*The problem*: Exactly as they stand, write out all of the entries again.

───── Data extract

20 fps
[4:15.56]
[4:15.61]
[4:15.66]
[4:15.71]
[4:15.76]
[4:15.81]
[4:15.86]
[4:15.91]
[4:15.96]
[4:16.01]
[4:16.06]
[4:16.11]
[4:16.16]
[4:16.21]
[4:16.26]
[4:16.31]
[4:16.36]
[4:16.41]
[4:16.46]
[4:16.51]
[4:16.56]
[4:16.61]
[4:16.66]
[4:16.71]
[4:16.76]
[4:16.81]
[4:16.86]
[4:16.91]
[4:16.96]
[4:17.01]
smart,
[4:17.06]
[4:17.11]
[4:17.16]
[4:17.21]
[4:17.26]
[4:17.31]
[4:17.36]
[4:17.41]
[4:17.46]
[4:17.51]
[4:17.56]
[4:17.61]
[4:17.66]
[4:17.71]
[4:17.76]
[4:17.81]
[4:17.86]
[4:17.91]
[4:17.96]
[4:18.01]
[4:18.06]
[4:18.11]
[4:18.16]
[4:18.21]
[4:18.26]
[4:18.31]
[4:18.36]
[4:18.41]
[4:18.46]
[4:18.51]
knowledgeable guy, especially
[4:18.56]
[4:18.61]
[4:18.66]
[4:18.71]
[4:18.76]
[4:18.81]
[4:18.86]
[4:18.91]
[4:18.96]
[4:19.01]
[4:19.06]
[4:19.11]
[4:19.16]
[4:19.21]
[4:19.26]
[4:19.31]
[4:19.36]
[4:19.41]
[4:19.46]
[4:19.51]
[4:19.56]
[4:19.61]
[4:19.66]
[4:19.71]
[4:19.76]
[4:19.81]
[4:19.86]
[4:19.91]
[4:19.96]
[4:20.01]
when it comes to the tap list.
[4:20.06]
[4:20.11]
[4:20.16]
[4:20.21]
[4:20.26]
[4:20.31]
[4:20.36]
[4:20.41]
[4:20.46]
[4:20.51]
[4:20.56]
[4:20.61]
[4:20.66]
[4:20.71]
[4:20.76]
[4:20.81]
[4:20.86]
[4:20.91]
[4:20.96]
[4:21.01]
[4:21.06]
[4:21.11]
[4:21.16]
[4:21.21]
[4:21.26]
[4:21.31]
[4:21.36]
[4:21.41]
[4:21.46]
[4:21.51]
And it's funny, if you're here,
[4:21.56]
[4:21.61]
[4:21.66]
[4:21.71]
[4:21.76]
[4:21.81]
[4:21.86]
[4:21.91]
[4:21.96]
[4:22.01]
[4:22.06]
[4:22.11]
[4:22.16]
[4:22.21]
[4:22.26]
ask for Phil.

──────────

*Solution for this problem*:
20 fps
[4:15.56]
[4:15.61]
[4:15.66]
[4:15.71]
[4:15.76]
[4:15.81]
[4:15.86]
[4:15.91]
[4:15.96]
[4:16.01]
[4:16.06]
[4:16.11]
[4:16.16]
[4:16.21]
[4:16.26]
[4:16.31]
[4:16.36]
[4:16.41]
[4:16.46]
[4:16.51]
[4:16.56]
[4:16.61]
[4:16.66]
[4:16.71]
[4:16.76]
[4:16.81]
[4:16.86]
[4:16.91]
[4:16.96]
[4:17.01]
smart,
[4:17.06]
[4:17.11]
[4:17.16]
[4:17.21]
[4:17.26]
[4:17.31]
[4:17.36]
[4:17.41]
[4:17.46]
[4:17.51]
[4:17.56]
[4:17.61]
[4:17.66]
[4:17.71]
[4:17.76]
[4:17.81]
[4:17.86]
[4:17.91]
[4:17.96]
[4:18.01]
[4:18.06]
[4:18.11]
[4:18.16]
[4:18.21]
[4:18.26]
[4:18.31]
[4:18.36]
[4:18.41]
[4:18.46]
[4:18.51]
knowledgeable guy, especially
[4:18.56]
[4:18.61]
[4:18.66]
[4:18.71]
[4:18.76]
[4:18.81]
[4:18.86]
[4:18.91]
[4:18.96]
[4:19.01]
[4:19.06]
[4:19.11]
[4:19.16]
[4:19.21]
[4:19.26]
[4:19.31]
[4:19.36]
[4:19.41]
[4:19.46]
[4:19.51]
[4:19.56]
[4:19.61]
[4:19.66]
[4:19.71]
[4:19.76]
[4:19.81]
[4:19.86]
[4:19.91]
[4:19.96]
[4:20.01]
when it comes to the tap list.
[4:20.06]
[4:20.11]
[4:20.16]
[4:20.21]
[4:20.26]
[4:20.31]
[4:20.36]
[4:20.41]
[4:20.46]
[4:20.51]
[4:20.56]
[4:20.61]
[4:20.66]
[4:20.71]
[4:20.76]
[4:20.81]
[4:20.86]
[4:20.91]
[4:20.96]
[4:21.01]
[4:21.06]
[4:21.11]
[4:21.16]
[4:21.21]
[4:21.26]
[4:21.31]
[4:21.36]
[4:21.41]
[4:21.46]
[4:21.51]
And it's funny, if you're here,
[4:21.56]
[4:21.61]
[4:21.66]
[4:21.71]
[4:21.76]
[4:21.81]
[4:21.86]
[4:21.91]
[4:21.96]
[4:22.01]
[4:22.06]
[4:22.11]
[4:22.16]
[4:22.21]
[4:22.26]
ask for Phil.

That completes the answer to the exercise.